In the lawsuit filed April 12 in U.S. District Court, plaintiff Pusser’s Rum Ltd., which sells rum, cocktail mixers and rum products such as cakes under the brand name “Painkiller” sued tiki bar owners Giuseppe Gonzalez and Richard Boccato, claiming irreparable harm to its brand, unfair competition and unfair business practices, according to court documents on file in the Southern District of New York.
The owners of the 31-year-old rum company claimed the New York Painkiller operators had refused repeated requests to surrender the Painkiller name, forcing them into legal action. . .
The plaintiffs demanded that the bar stop calling itself and any of its drinks by the name Painkiller, for which they hold two U.S. trademarks, one for “alcoholic fruit drinks with fruit juices and cream of coconut and coconut juice,” and one for “non-alcoholic mixed fruit juices,” which they market as “Pusser’s Painkiller Cocktail Mix.” . . .

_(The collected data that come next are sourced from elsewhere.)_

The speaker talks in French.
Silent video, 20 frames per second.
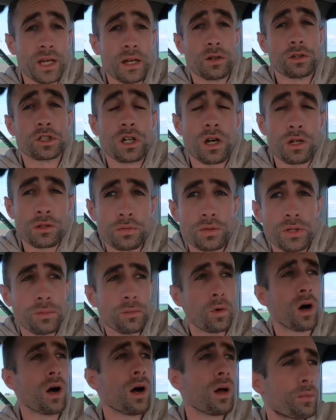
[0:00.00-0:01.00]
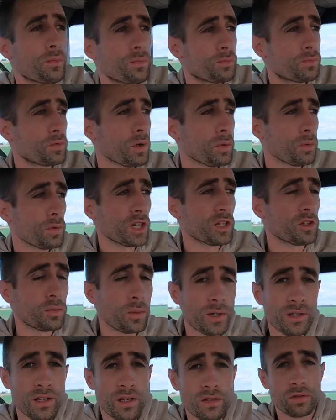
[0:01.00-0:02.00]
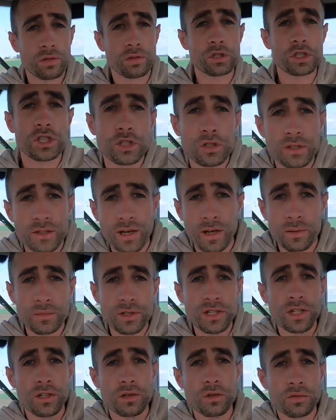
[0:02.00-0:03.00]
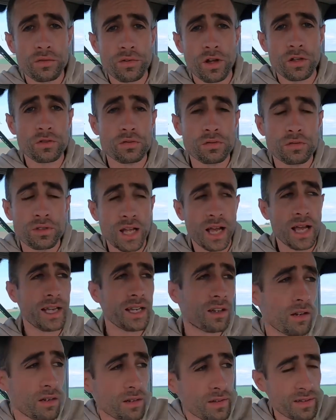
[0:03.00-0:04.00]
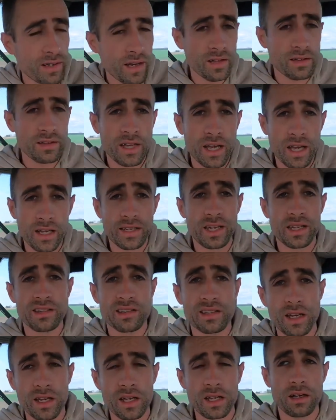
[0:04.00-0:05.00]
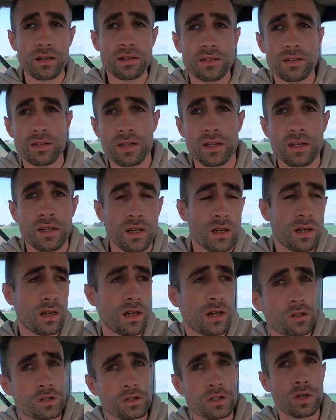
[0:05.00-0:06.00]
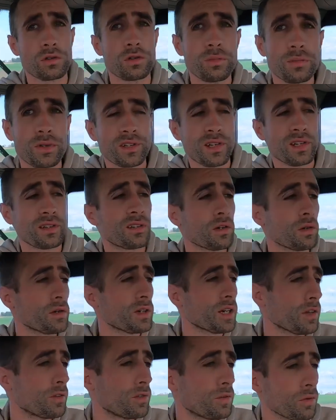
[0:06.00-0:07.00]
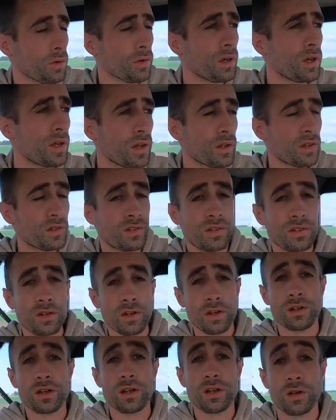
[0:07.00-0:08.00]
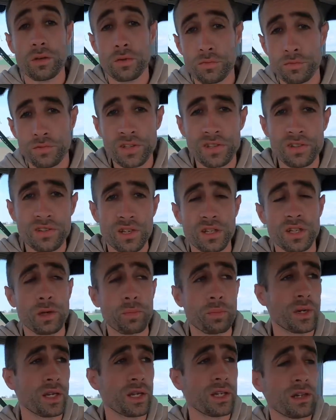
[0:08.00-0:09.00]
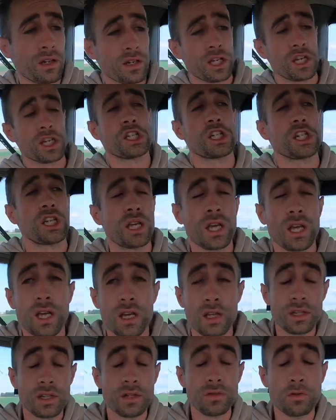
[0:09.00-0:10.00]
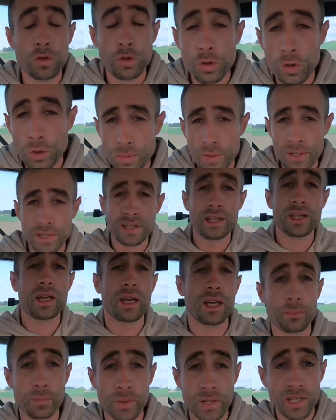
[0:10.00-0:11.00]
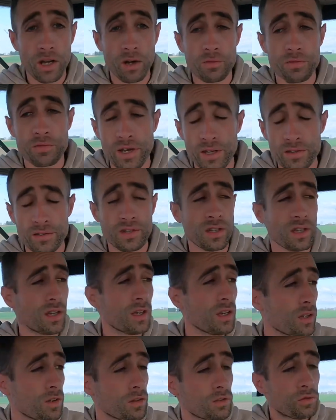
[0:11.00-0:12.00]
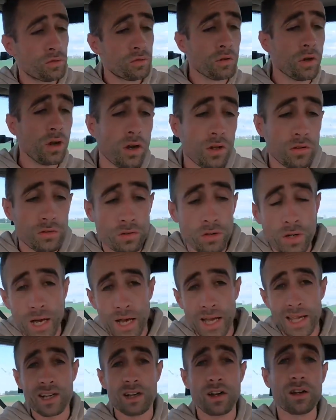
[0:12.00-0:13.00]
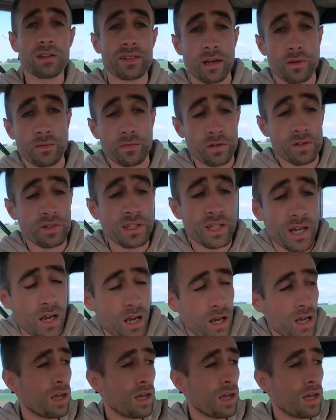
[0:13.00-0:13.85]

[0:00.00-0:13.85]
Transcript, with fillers: Aujourd'hui, moi, sur mon exploitation, j'ai terminé de vendre toute la récolte dernière qui a été récoltée. Là, aujourd'hui, mes interrogations, c'est de fixer des prix, d'engager des volumes et des prix en face sur de la récolte à venir.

In a consent order signed by both parties May 16, Gonzalez and Boccato, along with their corporate entity, Essex Street Bar & Lounge, Inc., agreed to be “permanently restrained and enjoined” from using the trademarked term Painkiller or “any other confusingly similar term” in association with any bar, restaurant, grill, lounge or other establishment, or any “beverage, libation or cocktail” unless it is made with Pusser’s rum. They also agreed not to use the term in any marketing or advertising materials, and to give up their website domain within 45 days of the order, though the court did not require them to turn it over to Pusser’s.
So that's a damn shame, but I'm certainly not faulting bar owners Gonzalez and Boccato for settling and agreeing to the consent order rather than fighting this all the way through to a court decision. I'm sure that operating a cocktail bar in New York City is stressful and expensive enough without lawsuits hanging over one's head. I wish it had been litigated, though, as I don't think Pusser's had a leg to stand on in requiring Pusser's rum in a Painkiller cocktail. But litigation is time-consuming, stressful, and expensive, and Pusser's wore down an independent bar serving quality drinks.
So what has Pusser's won? They got a much-loved and well-respected bar to change its name and abandon its domain name. They got the full attention -- negative attention -- of a lot of cocktailians: aside from yours truly, Cocktails & Cologne, Bitters & Twisted, Spirited Cocktails, Liquidity Preference, Off The Presses, and three rapidly-expanding Facebook groups: Bartenders and Cocktailians Against Pusser's Rum, 100,000 Bartenders Who Won't Buy Pusser's Rum Again, and Bartenders Against Trademarking of Cocktails, which together have garnered over 800 members in a little over 24 hours of operation. Influential bartenders such as Gary Regan and John Pomeroy have weighed in, pledging to support PKNY and boycott Pusser's Rum. We'll see how much Pusser's Rum gets sold in New York now; they may have won their legal fight, but they also may have lost a much larger war for the hearts and minds of cocktailians.